Where to buy Traci Robison's books

Buy The Taking at:

Buy Tangled at:

Buy Gates the Hours Keep at:

October 30, 2010

Hint Fiction

In November Norton is releasing Hint Fiction, an anthology of super-short (25 word or less) stories edited by Robert Swartwood.  Each story reveals only the slightest slice of a much larger and complex tale, enabling the reader to ponder what that larger story might be.  In the introduction Swartwood describes things a story of any length should accomplish, qualities he looked for in the anthology's stories:
  • Be entertaining
  • Be thought-provoking
  • Evoke an emotional response
Swartwood describes the stories he chose as worlds in themselves.  A world in 25 words or less?  That's an accomplishment!  I can't wait to get my hands on a copy.

October 27, 2010

Museums as Inspiration

Hey!  I missed Monday's writing prompt.  Sorry about that, but I've been under the weather lately.  I did manage to post some of my favorite online museum resources on writersvibe.  Check it out.

October 18, 2010

Intuition as foreshadowing

Photo by AJ Wms
You know that little voice in the back of your head that tells you something's not right or pushes you to go ahead and jump right in?  Instinct.  A hunch.  Sixth sense.  For me, at least, that little voice has a comparatively big influence in the choices I make.  As far as I know, it hasn't misled me.  I've made it through more than three decades without causing any major catastrophes and without regretting those few leaps I've taken.  But what if I'd ignored instinct?  Where would I be now?  

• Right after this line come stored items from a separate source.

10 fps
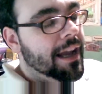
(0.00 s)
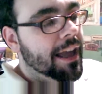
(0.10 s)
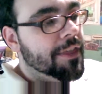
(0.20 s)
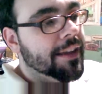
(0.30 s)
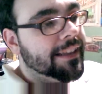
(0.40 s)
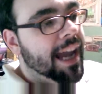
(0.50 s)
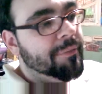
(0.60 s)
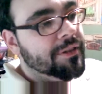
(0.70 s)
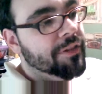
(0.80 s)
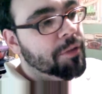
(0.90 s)
I think the
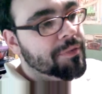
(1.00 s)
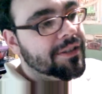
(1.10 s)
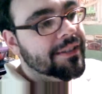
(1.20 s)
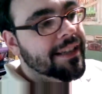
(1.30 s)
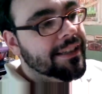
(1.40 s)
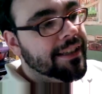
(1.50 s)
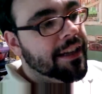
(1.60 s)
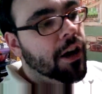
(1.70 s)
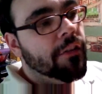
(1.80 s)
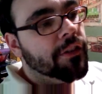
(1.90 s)
app developers need to
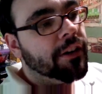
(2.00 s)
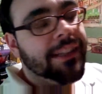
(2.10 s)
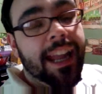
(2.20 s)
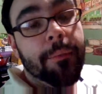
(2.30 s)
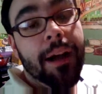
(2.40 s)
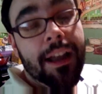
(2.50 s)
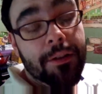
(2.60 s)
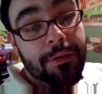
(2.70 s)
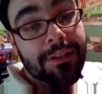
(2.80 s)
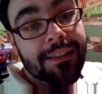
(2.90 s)
get off their damn high
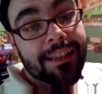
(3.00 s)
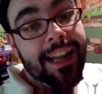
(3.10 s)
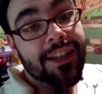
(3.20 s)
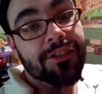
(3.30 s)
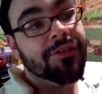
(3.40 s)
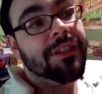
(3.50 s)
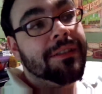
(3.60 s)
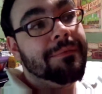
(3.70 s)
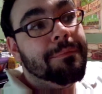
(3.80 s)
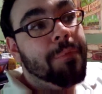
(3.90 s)
horses and actually
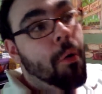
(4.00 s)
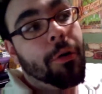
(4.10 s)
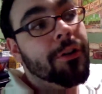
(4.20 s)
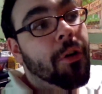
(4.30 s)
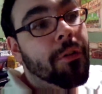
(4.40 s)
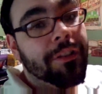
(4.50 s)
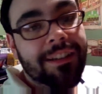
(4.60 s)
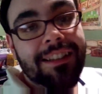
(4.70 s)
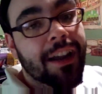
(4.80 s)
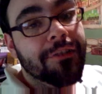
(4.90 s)
just port it over.
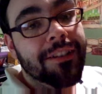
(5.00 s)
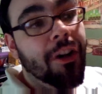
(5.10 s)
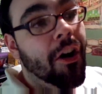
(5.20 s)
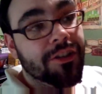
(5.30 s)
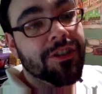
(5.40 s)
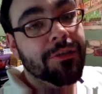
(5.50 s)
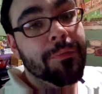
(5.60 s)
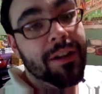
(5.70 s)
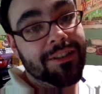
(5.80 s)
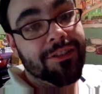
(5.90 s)
It's not going to cost you
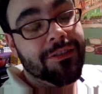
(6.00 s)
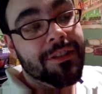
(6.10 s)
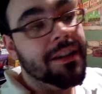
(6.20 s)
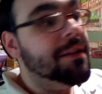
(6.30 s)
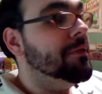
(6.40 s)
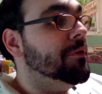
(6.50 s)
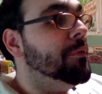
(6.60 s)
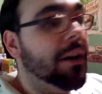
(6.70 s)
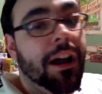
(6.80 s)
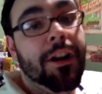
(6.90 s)
much.
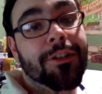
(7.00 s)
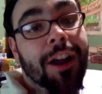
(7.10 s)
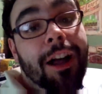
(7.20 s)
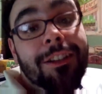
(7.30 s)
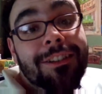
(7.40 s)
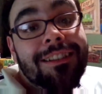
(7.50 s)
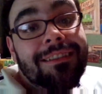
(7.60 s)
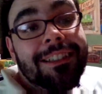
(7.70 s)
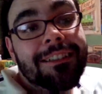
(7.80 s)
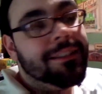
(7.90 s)
What, $100?
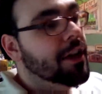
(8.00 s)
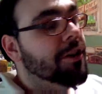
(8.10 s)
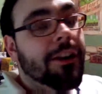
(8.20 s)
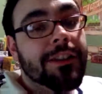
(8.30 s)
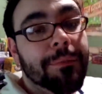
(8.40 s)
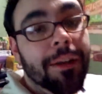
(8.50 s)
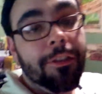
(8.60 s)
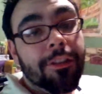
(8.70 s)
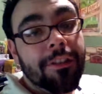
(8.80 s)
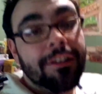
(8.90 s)
$100 a
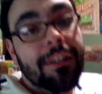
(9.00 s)
month?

Look at intuition as a kind of foreshadowing.  You get a vibe and begin to imagine how the scenario will play out.  You analyze almost imperceptible clues so naturally you're scarcely aware of the process.  Intuition is often nothing more than a subtle feeling blended seamlessly into the moment.  Skillfully applied foreshadowing functions the same way.

For today's exercise relive a moment of intuition you've experienced and write all the details you can remember.  What did you feel?  Pinpoint the clues you drew upon.  Build on the memory and carry the scene from your gut feeling through to the final outcome.

October 11, 2010


Jim and I returned from our vacation a little over a week ago.  After more than three weeks on the road, traveling began to replace home.  Every night last week I'd fall asleep on the couch and wake up confused.  I'd scan the room in the glow of the TV and wonder where I was and what train I needed to catch.  The television screen seemed too large and bright.  I'd slowly realize I was on a couch, not a bed, and gradually remember the plane trip back.  Then I'd rise and make my way to bed neither relieved nor disappointed to find myself at home.

I'm already restless to go somewhere, but I've also been seeing my home with new appreciation.  Combines reaping golden fields in clouds of sunlit dust.  Long grass along the roadsides in shades of bronze and copper; the maple tree in my back yard turning vivid red while the neighbor's ash blushes purple.  The sun rises and sets in swaths of orange and crimson and sweeps across a broad blue sky.  Home is beautiful and plain.

Today write about returning from a journey.  How are the character's perceptions of home changed by travel?  How has the character changed?


October 1, 2010

National Novel Writing Month

It's exactly one month before National Novel Writing Month kicks off.  If you haven't participated before, I encourage you to give it a try.  Writers that sign up scramble to complete a 175-page (50,000-word) novel between November 1 and midnight, November 30.  After three years of giving it a go, I finally succeeded last year.  My reward was a virtual sticker, the satisfaction that I completed the task, and almost 200 pages of a workable draft.

Nanowrimo helped me get past my inner editor, too.  I had to consistently write 10 pages every day (twice that much when I had to miss a night's work for other obligations).  I couldn't second guess my choices, and I couldn't sit and stew over what to write next.  The month trained me to be flexible and to write the scenes as they came to me instead of strictly following an outline.  And, during it all, I was reminded how fun writing was and how many suprises a story can bring when you loosen the reins a little.